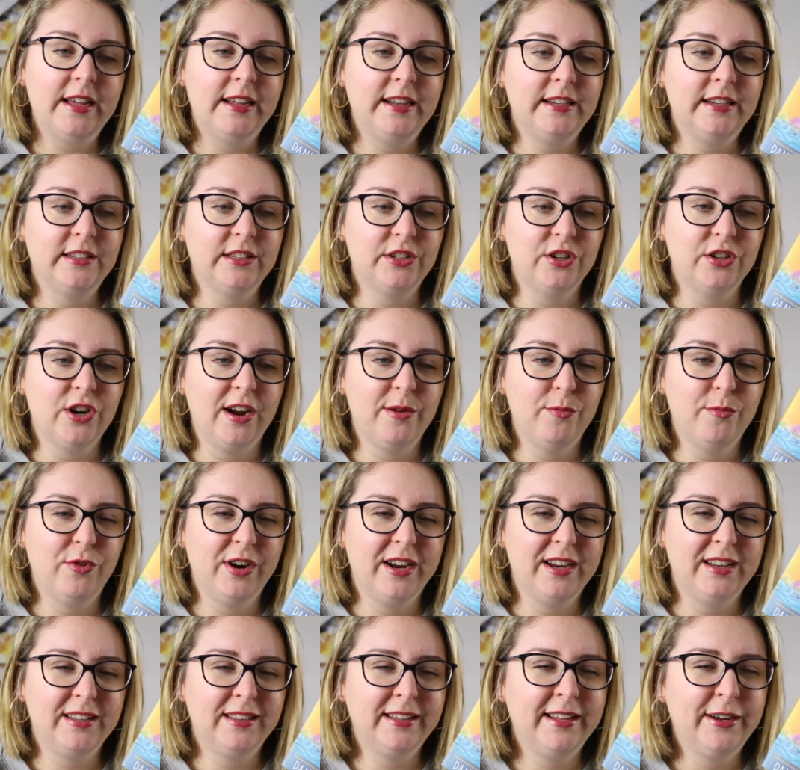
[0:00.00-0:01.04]
is a time
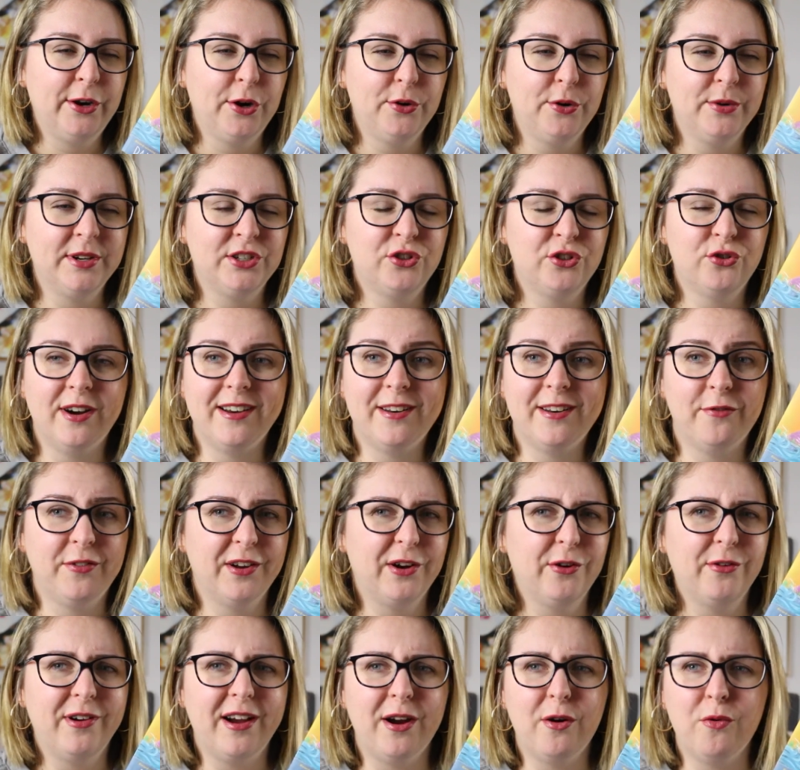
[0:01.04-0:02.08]
where Leo is trying to
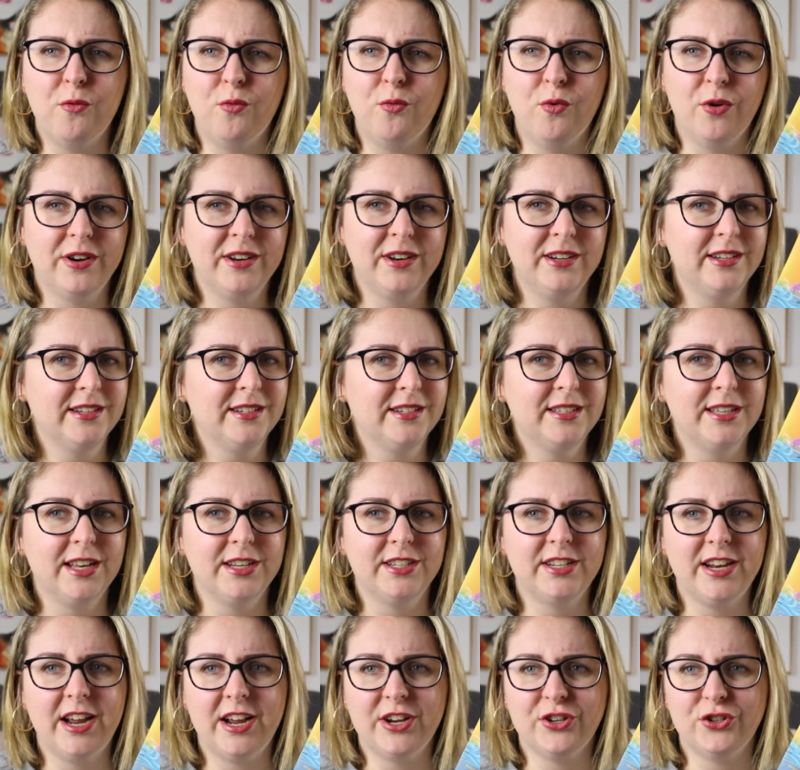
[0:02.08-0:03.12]
figure out what it is that
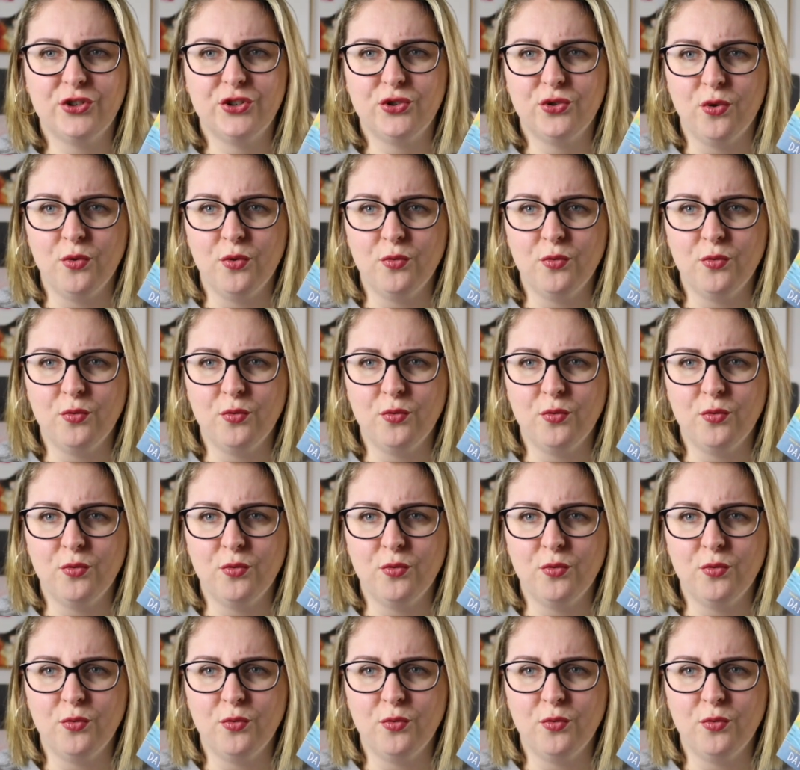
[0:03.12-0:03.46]
Tash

****************************************

• **Assigned task**
Above is a listing with pictures. Write it out exactly without them.

• **Solution to the problem**
[0:00.00-0:01.04]
is a time
[0:01.04-0:02.08]
where Leo is trying to
[0:02.08-0:03.12]
figure out what it is that
[0:03.12-0:03.46]
Tash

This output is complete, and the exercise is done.